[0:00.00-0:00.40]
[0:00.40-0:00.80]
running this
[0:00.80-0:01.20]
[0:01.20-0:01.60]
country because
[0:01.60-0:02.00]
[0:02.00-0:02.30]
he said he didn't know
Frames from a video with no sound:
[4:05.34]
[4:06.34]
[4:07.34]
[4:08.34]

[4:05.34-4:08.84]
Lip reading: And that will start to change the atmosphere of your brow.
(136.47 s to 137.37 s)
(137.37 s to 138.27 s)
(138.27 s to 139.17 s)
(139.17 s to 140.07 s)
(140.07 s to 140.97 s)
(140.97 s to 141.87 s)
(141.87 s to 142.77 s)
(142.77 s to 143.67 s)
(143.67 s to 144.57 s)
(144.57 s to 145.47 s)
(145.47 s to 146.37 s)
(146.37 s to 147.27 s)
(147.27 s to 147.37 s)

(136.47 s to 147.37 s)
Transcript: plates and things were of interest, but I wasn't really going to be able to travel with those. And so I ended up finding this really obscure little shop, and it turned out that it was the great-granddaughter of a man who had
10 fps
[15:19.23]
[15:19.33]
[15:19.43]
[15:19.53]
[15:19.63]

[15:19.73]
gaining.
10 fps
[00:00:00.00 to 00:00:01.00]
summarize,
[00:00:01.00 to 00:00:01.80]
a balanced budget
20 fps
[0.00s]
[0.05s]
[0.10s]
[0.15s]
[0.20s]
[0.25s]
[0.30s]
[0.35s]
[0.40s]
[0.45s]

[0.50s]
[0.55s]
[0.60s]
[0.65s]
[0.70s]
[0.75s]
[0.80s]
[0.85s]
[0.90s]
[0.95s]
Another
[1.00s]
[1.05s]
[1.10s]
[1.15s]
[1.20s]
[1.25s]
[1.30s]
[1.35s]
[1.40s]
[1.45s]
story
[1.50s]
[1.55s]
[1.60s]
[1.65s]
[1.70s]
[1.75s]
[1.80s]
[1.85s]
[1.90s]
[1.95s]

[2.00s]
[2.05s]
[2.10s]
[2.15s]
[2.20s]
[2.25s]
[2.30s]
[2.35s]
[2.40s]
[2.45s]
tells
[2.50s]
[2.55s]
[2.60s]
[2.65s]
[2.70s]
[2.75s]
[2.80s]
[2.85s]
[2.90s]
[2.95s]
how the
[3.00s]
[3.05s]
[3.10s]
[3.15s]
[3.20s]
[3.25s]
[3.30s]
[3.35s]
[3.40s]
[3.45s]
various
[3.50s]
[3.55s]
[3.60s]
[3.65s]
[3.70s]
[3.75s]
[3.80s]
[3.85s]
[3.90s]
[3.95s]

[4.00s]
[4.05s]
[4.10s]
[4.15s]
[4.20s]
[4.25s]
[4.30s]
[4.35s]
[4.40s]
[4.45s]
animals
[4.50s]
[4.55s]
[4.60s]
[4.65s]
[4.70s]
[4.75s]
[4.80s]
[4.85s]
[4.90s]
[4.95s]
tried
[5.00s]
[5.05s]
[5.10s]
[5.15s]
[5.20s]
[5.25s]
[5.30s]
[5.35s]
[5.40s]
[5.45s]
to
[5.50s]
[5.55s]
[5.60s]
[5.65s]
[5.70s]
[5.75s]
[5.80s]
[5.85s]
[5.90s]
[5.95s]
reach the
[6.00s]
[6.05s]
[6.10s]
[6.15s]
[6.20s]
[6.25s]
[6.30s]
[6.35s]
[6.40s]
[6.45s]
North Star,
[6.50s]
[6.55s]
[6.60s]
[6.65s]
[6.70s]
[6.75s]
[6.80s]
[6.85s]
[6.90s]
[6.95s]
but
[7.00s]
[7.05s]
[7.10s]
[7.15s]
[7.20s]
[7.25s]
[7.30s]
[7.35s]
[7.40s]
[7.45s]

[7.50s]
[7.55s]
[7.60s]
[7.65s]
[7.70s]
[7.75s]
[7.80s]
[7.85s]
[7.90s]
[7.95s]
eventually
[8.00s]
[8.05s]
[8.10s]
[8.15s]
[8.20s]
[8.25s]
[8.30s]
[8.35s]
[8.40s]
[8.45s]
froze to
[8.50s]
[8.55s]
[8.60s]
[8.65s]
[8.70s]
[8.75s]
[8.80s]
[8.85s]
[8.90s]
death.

**Task requirements**
How many lines in the records above hold the string "with"? Only the number is wanted.

**Answer for this exercise**
2